→ EXERCISE INSTRUCTIONS: Find the line with "[8.00-9.00s]" in the records below. Output exactly from there until after the line with "[0:09.90-0:10.80]", without pictures.

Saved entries
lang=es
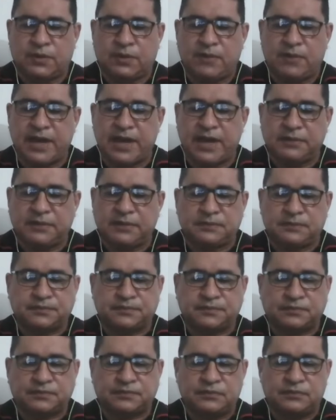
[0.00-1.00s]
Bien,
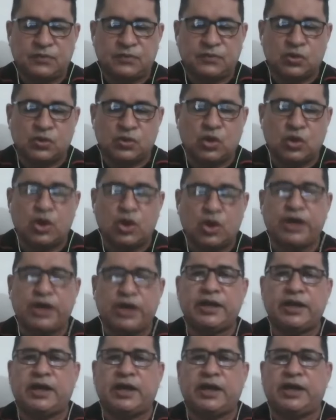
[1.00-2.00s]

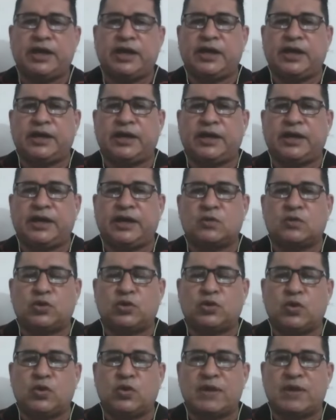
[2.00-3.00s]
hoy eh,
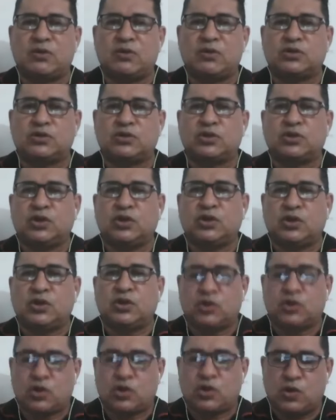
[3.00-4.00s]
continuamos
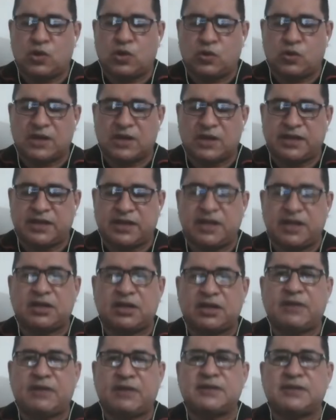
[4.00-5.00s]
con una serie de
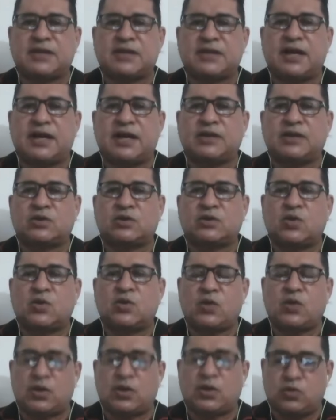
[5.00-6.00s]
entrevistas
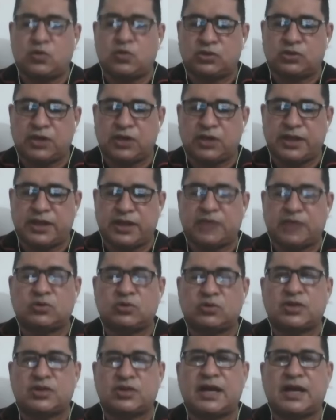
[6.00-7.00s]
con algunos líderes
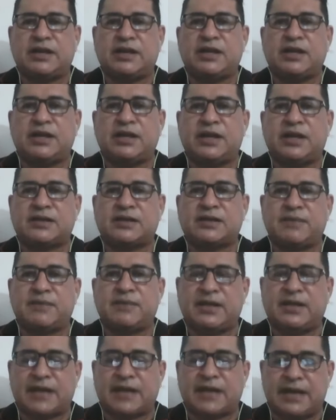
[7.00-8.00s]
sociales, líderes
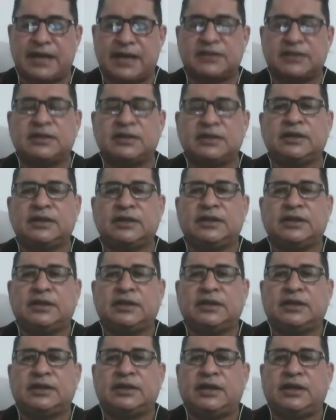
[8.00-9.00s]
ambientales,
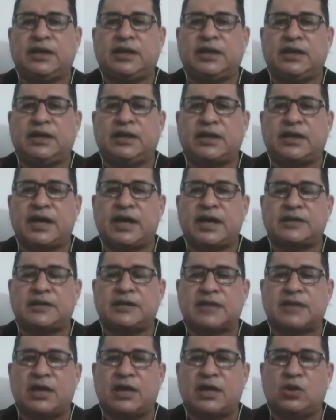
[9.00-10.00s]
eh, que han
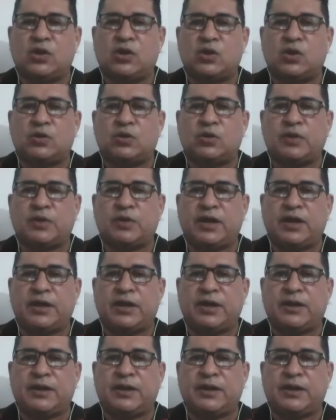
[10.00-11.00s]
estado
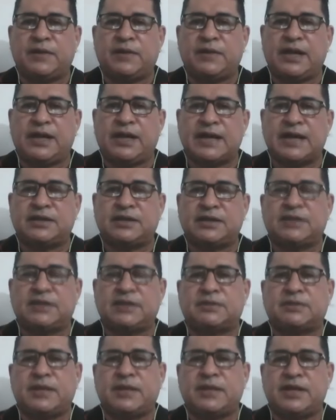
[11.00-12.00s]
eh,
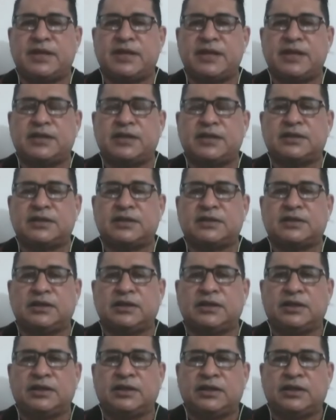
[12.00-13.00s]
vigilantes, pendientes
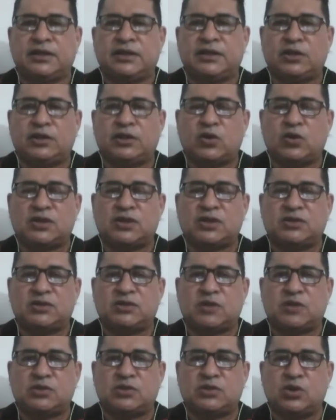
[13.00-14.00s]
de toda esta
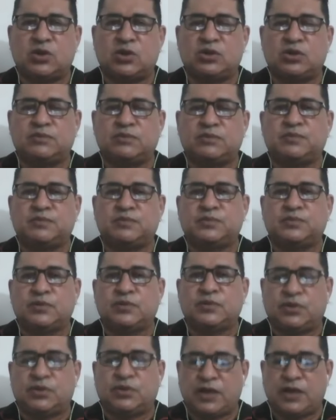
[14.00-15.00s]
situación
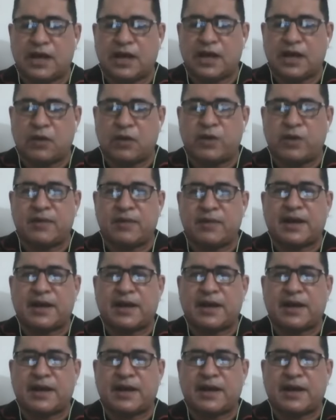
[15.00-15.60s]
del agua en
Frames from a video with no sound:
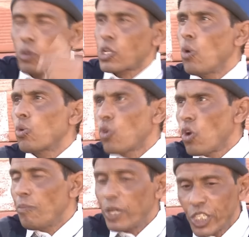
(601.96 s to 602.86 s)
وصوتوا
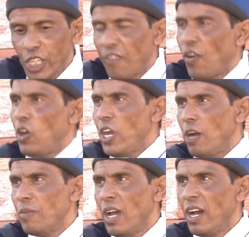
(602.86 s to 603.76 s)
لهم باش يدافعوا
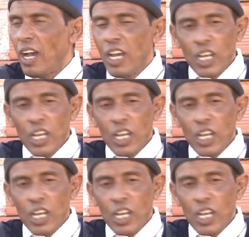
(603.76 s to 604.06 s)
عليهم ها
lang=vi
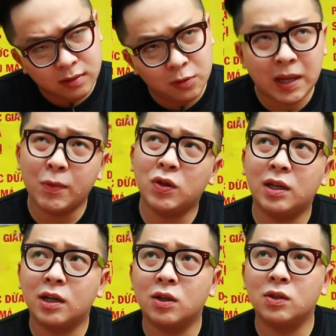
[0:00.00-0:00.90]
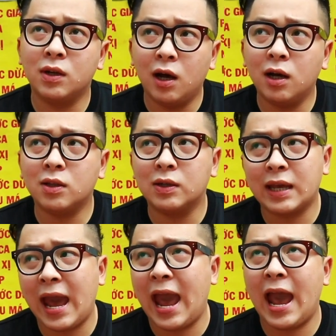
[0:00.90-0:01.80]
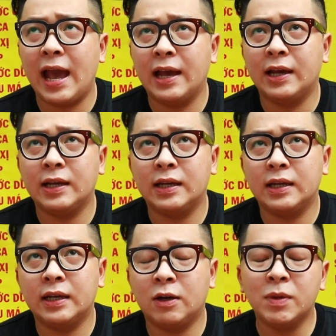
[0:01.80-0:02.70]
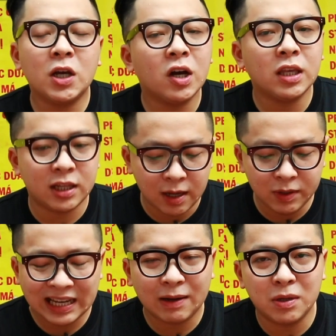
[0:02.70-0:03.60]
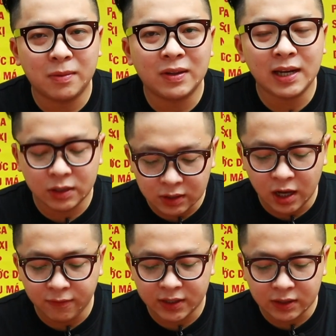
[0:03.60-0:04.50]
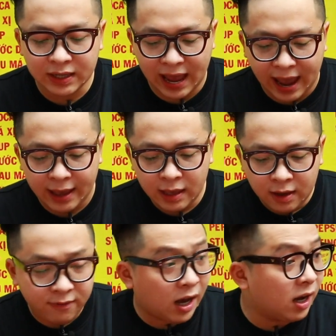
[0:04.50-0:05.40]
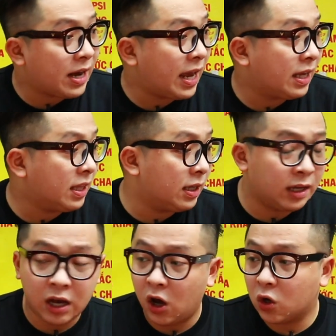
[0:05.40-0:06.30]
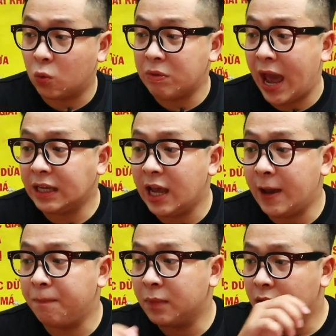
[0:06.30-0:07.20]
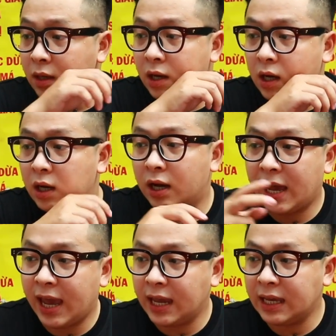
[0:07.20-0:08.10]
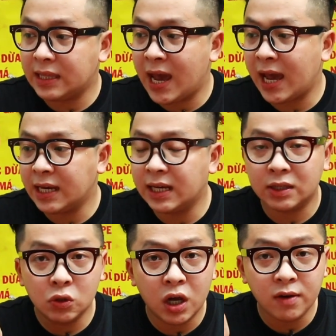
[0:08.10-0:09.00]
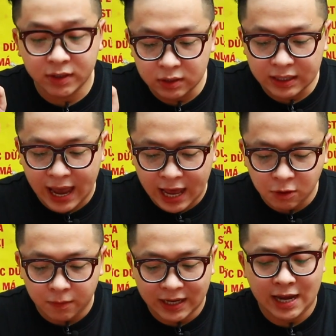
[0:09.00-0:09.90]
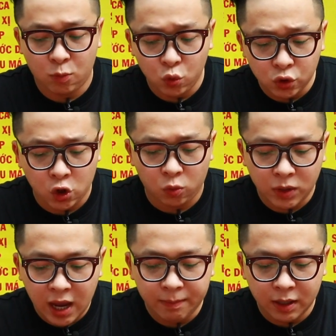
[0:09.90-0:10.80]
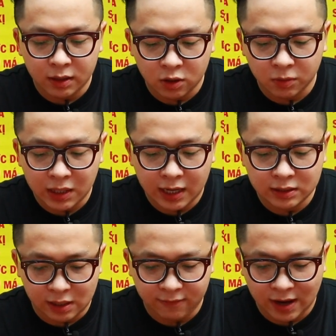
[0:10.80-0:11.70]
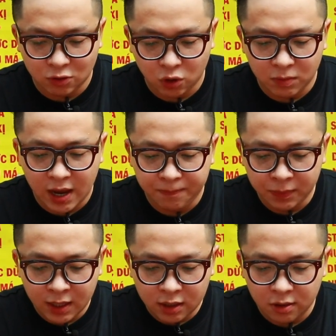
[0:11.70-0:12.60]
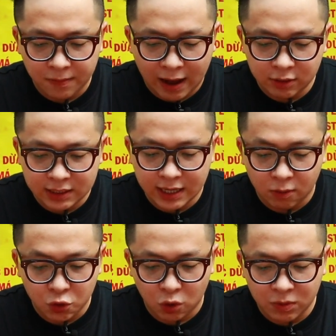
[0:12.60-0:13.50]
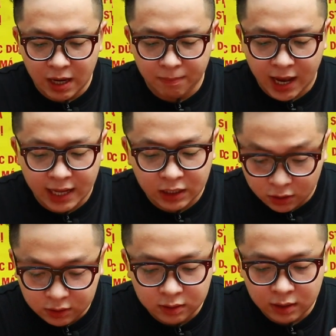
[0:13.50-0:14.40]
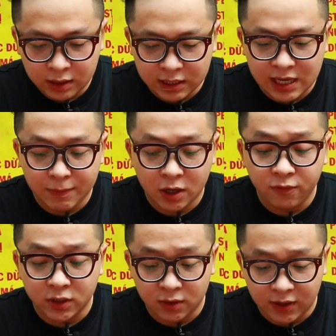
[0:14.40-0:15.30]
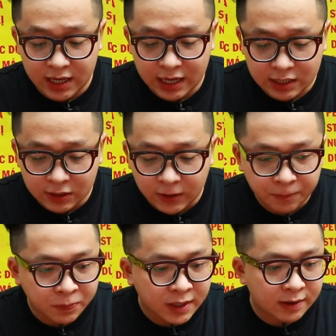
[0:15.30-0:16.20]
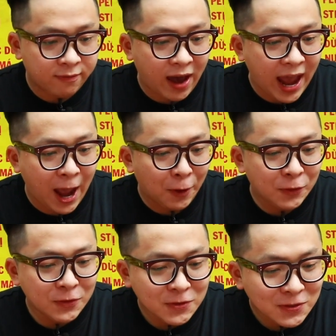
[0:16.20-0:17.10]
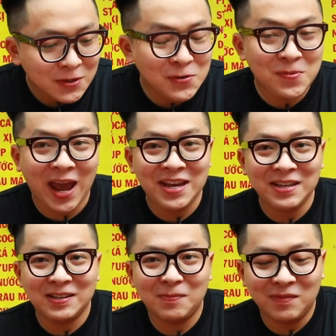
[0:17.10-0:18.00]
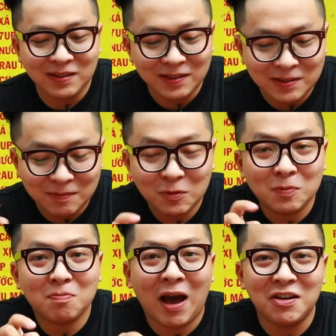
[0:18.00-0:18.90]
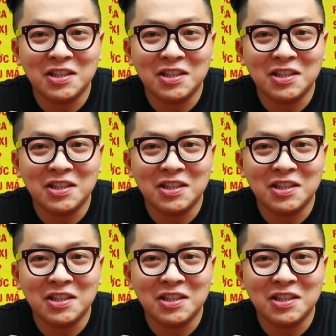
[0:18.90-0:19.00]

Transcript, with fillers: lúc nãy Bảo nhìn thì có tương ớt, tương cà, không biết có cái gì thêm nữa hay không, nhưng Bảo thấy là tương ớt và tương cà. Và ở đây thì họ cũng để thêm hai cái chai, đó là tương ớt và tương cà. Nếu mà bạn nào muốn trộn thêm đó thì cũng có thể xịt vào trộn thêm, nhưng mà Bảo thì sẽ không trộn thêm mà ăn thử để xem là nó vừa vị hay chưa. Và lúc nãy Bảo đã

→ ANSWER TO THIS PROBLEM:
[8.00-9.00s]
ambientales,
[9.00-10.00s]
eh, que han
[10.00-11.00s]
estado
[11.00-12.00s]
eh,
[12.00-13.00s]
vigilantes, pendientes
[13.00-14.00s]
de toda esta
[14.00-15.00s]
situación
[15.00-15.60s]
del agua en
Frames from a video with no sound:
(601.96 s to 602.86 s)
وصوتوا
(602.86 s to 603.76 s)
لهم باش يدافعوا
(603.76 s to 604.06 s)
عليهم ها
lang=vi
[0:00.00-0:00.90]
[0:00.90-0:01.80]
[0:01.80-0:02.70]
[0:02.70-0:03.60]
[0:03.60-0:04.50]
[0:04.50-0:05.40]
[0:05.40-0:06.30]
[0:06.30-0:07.20]
[0:07.20-0:08.10]
[0:08.10-0:09.00]
[0:09.00-0:09.90]
[0:09.90-0:10.80]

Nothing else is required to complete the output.